__Exercise prompt__.
In the records below, find the line with "[5:17.64-5:18.64]" and repeat it and every line after it, exactly, without any pictures.

Records from a data source:
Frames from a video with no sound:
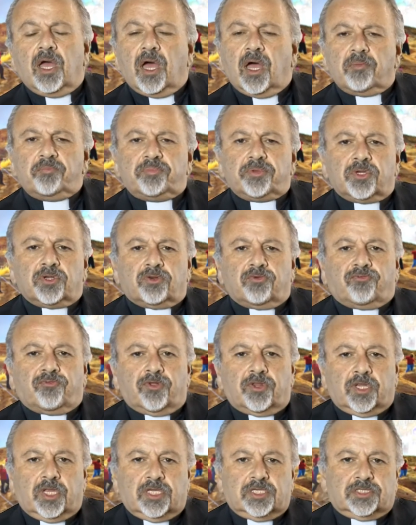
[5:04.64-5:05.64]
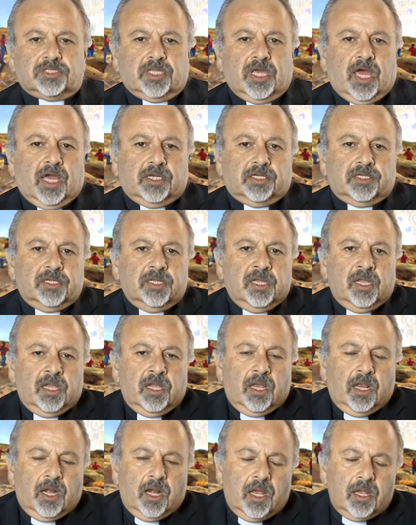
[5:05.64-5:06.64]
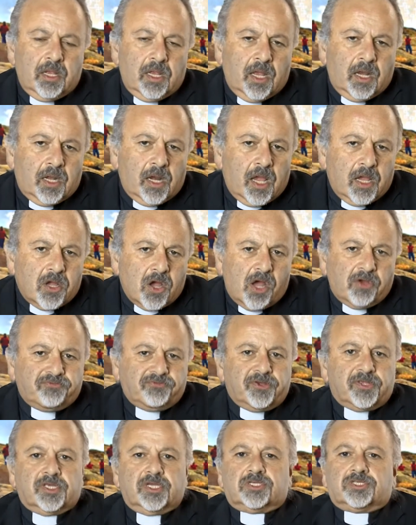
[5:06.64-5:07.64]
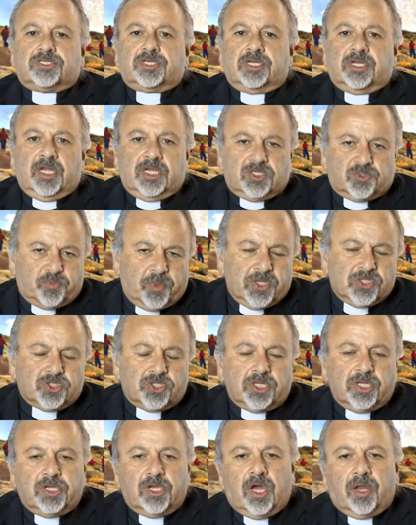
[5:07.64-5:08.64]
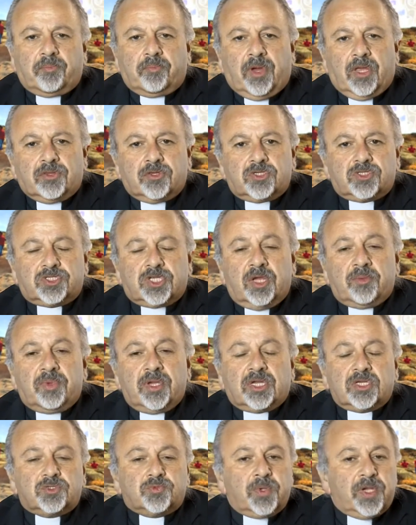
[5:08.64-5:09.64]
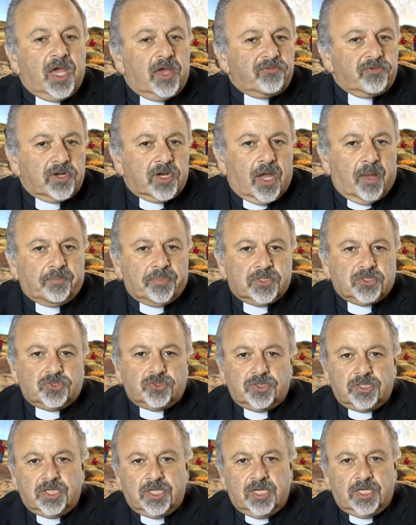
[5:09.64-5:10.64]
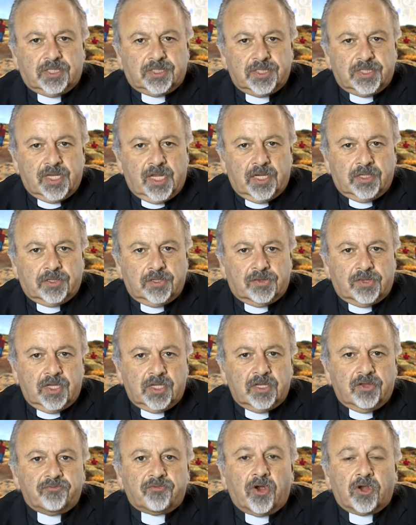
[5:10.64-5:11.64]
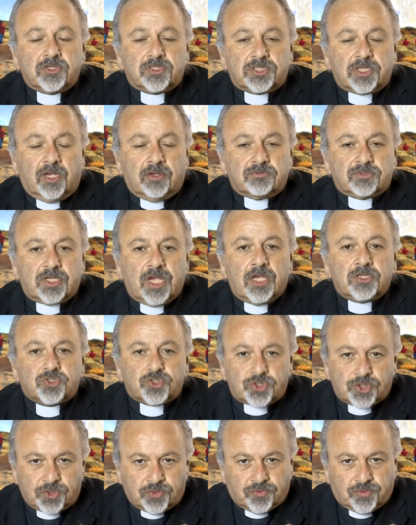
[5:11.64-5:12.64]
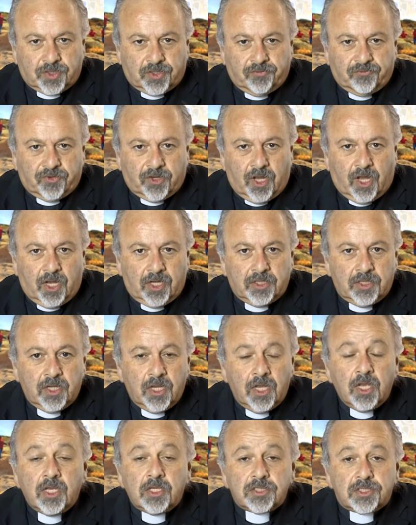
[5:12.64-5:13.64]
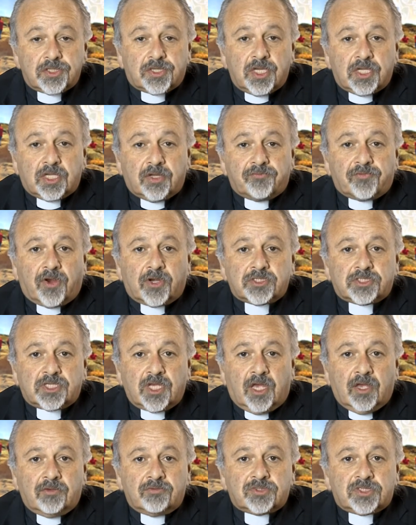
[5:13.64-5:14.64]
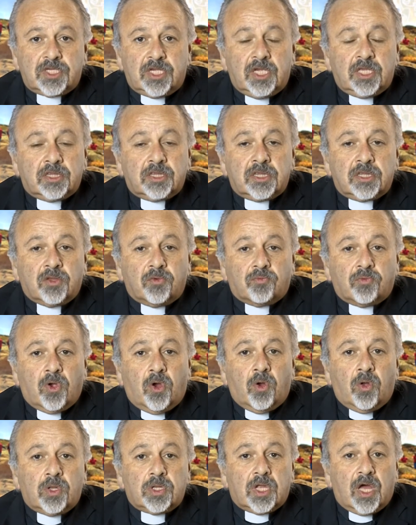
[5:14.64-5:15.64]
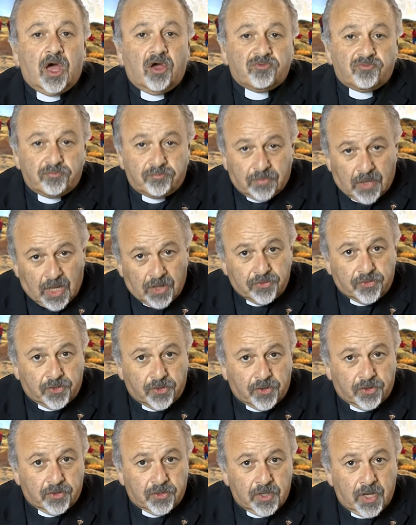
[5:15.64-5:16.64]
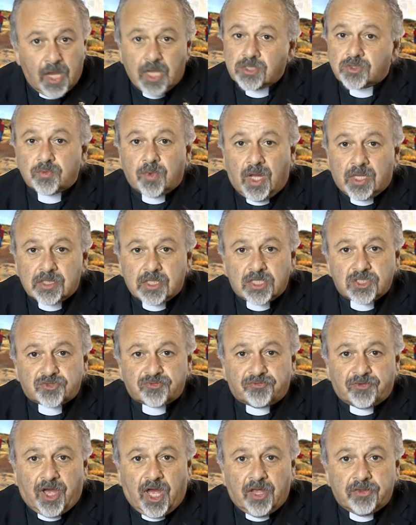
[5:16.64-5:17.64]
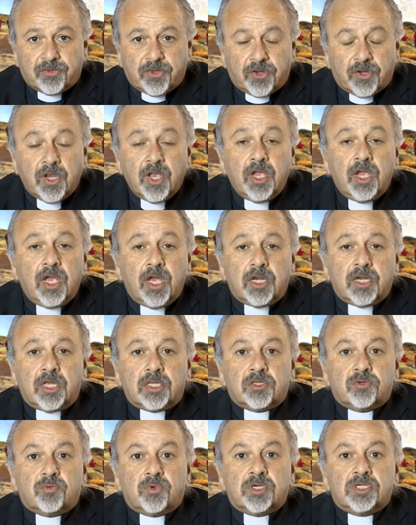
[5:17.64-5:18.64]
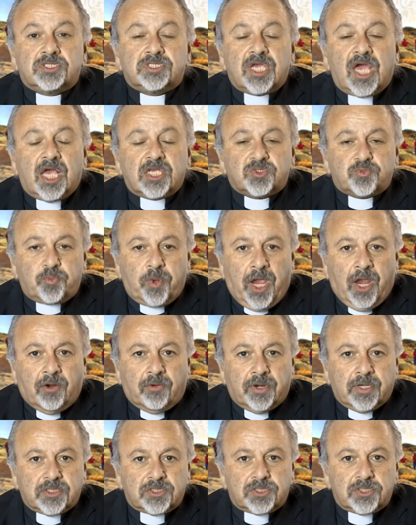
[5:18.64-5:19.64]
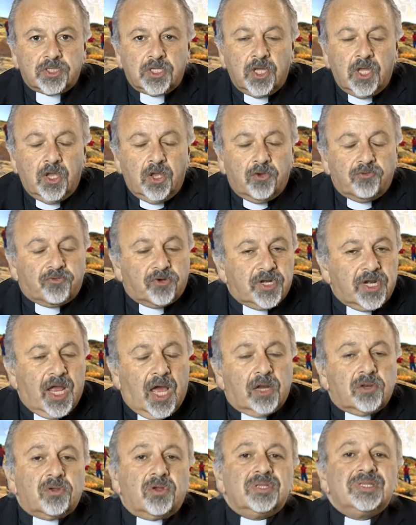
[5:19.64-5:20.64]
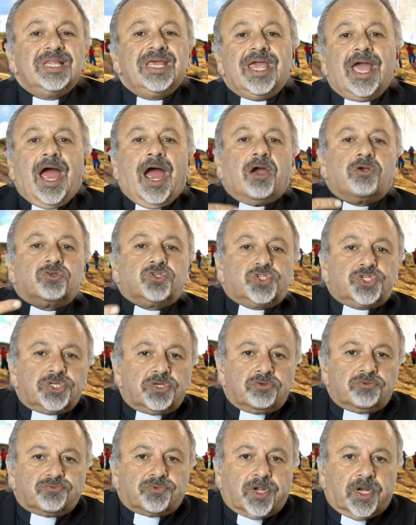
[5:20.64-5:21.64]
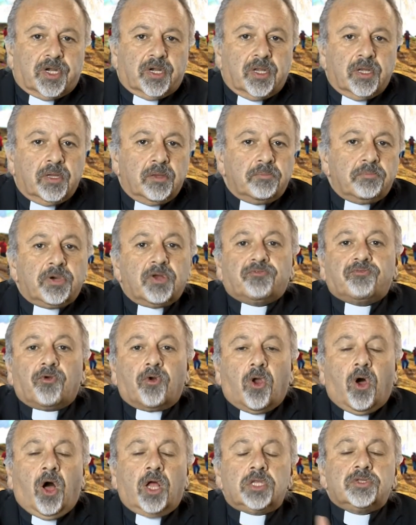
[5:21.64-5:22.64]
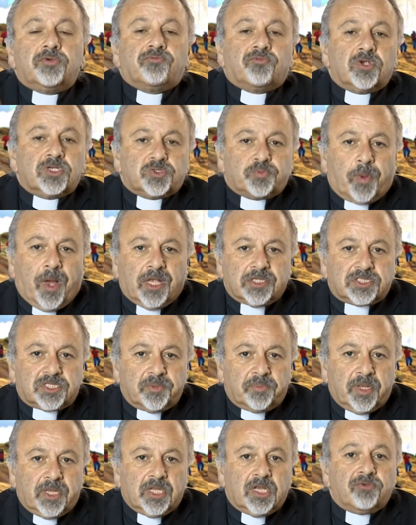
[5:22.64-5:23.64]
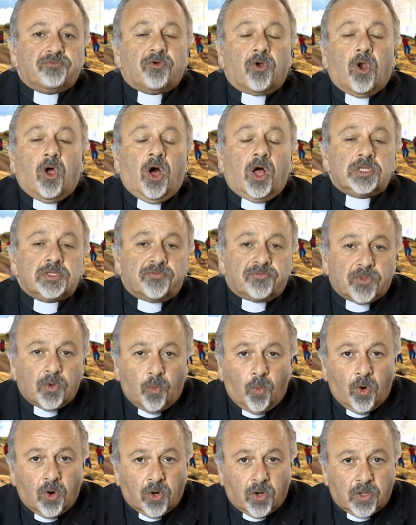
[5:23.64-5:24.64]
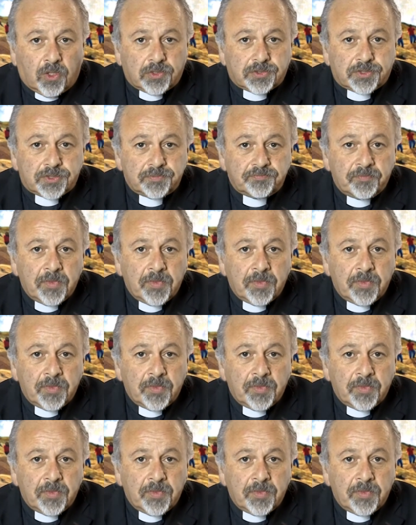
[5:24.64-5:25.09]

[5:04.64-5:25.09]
How beautiful is that? And I offer this today, especially on Mother's Day, because we have an opportunity today to think of ourselves as children of God, to think of ourselves in the role of mother as well as father, in other words, as parent, for not only our children, but for all of responsibility, for all of the world.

__Solution to the problem__.
[5:17.64-5:18.64]
[5:18.64-5:19.64]
[5:19.64-5:20.64]
[5:20.64-5:21.64]
[5:21.64-5:22.64]
[5:22.64-5:23.64]
[5:23.64-5:24.64]
[5:24.64-5:25.09]

[5:04.64-5:25.09]
How beautiful is that? And I offer this today, especially on Mother's Day, because we have an opportunity today to think of ourselves as children of God, to think of ourselves in the role of mother as well as father, in other words, as parent, for not only our children, but for all of responsibility, for all of the world.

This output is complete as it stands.